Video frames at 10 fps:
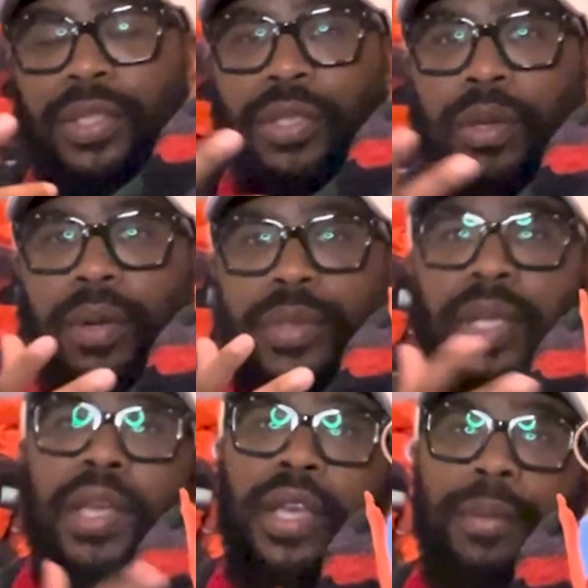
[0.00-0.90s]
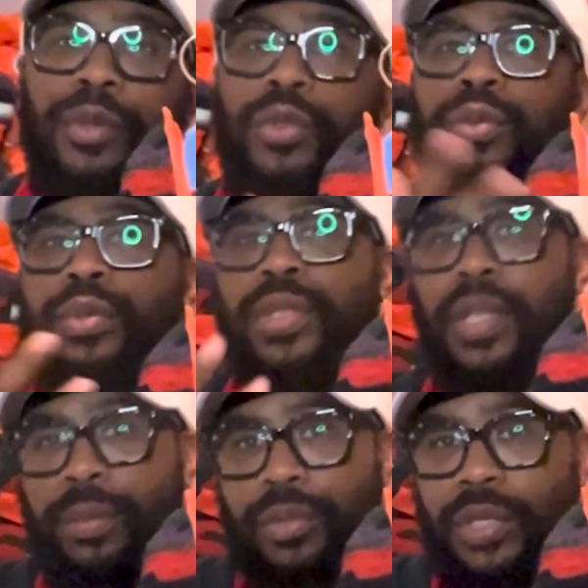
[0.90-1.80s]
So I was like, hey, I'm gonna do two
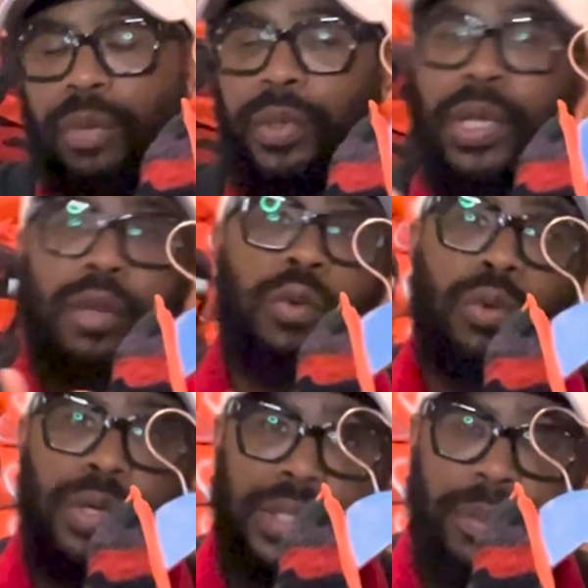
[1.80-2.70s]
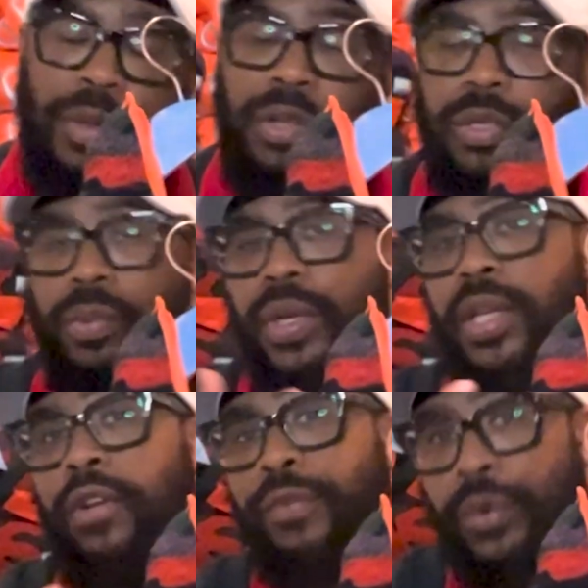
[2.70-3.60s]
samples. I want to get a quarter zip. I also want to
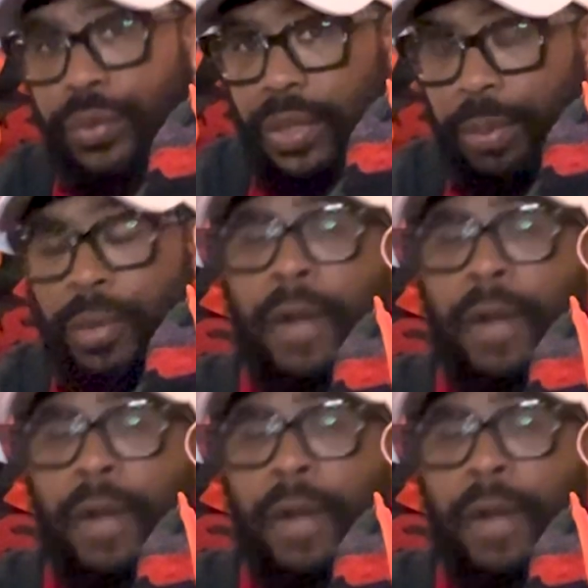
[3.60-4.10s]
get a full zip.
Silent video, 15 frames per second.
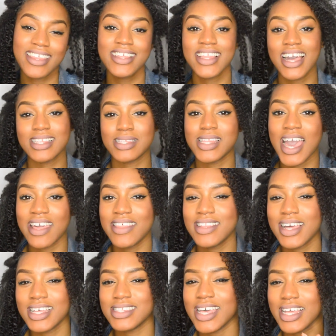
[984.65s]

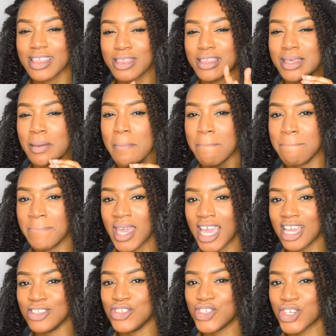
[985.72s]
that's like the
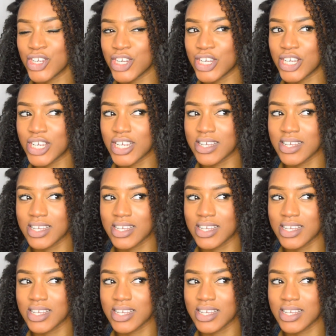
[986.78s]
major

Problem requirements ▸ Show, from the entries above, every line that includes the string "frames".

Solution for this exercise ▸
Video frames at 10 fps:
Silent video, 15 frames per second.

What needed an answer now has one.